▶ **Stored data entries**
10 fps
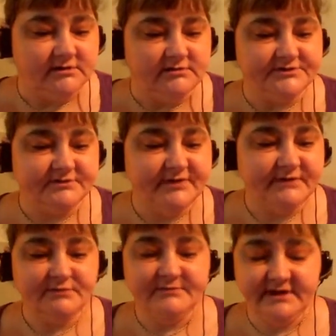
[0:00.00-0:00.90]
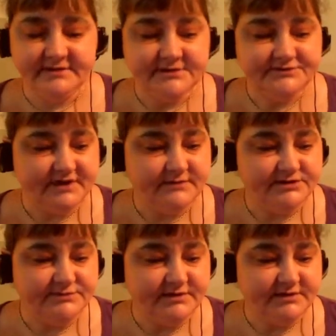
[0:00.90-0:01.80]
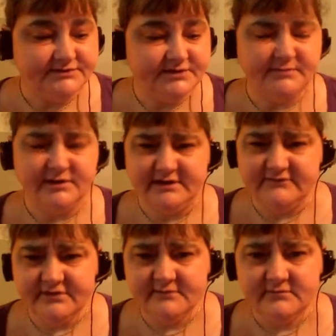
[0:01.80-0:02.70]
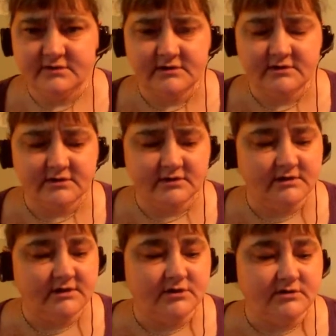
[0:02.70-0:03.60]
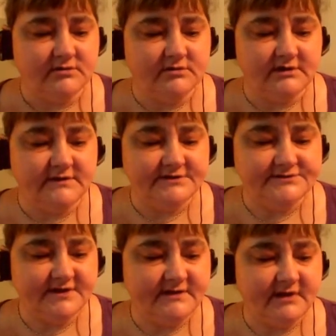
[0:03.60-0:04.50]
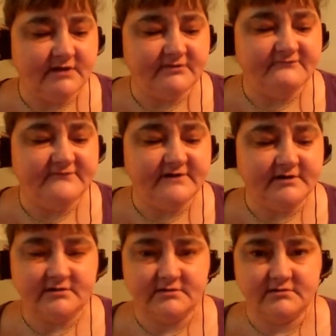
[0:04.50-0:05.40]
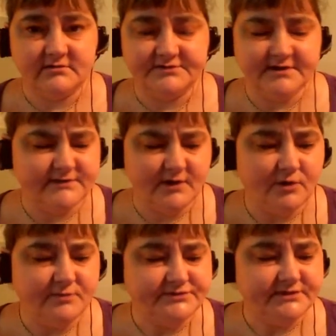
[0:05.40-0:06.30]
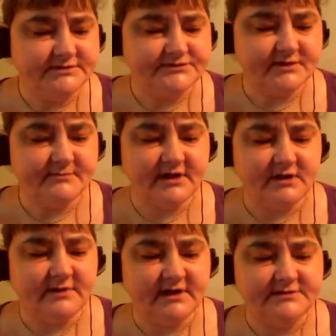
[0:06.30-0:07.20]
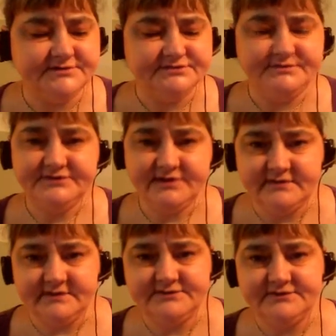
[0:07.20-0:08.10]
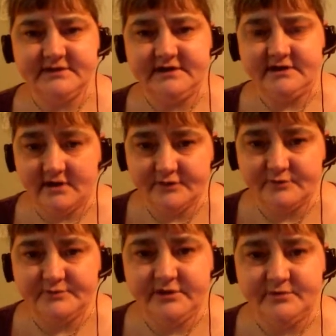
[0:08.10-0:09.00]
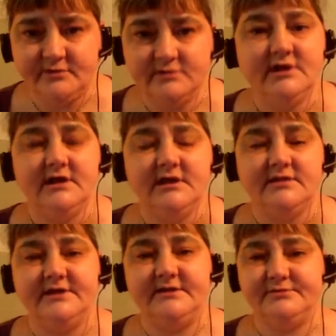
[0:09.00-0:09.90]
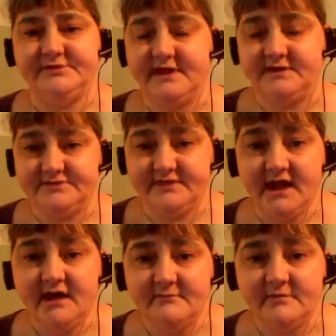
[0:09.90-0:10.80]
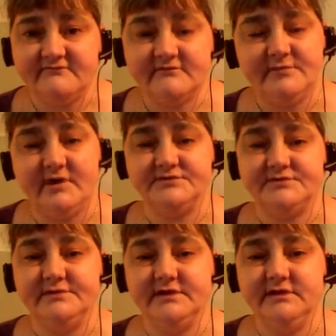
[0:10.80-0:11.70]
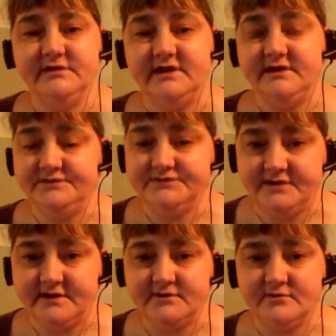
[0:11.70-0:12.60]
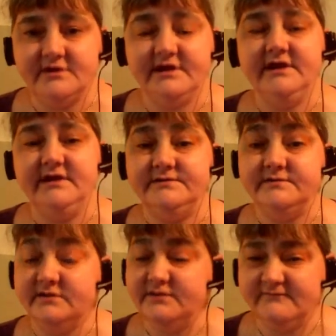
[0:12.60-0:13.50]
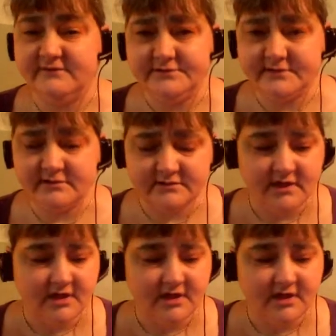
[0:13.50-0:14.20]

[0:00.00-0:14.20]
Do some people make these statements because they believe them? Or do they say them out of fear, or in the hopes that somehow by dismissing this in other people, that it protects them from possibly getting sick or getting injured in the future?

▶ **Task prompt**
The entries above are to be restated verbatim, with no pictures carried over.

▶ **Response to the task**
10 fps
[0:00.00-0:00.90]
[0:00.90-0:01.80]
[0:01.80-0:02.70]
[0:02.70-0:03.60]
[0:03.60-0:04.50]
[0:04.50-0:05.40]
[0:05.40-0:06.30]
[0:06.30-0:07.20]
[0:07.20-0:08.10]
[0:08.10-0:09.00]
[0:09.00-0:09.90]
[0:09.90-0:10.80]
[0:10.80-0:11.70]
[0:11.70-0:12.60]
[0:12.60-0:13.50]
[0:13.50-0:14.20]

[0:00.00-0:14.20]
Do some people make these statements because they believe them? Or do they say them out of fear, or in the hopes that somehow by dismissing this in other people, that it protects them from possibly getting sick or getting injured in the future?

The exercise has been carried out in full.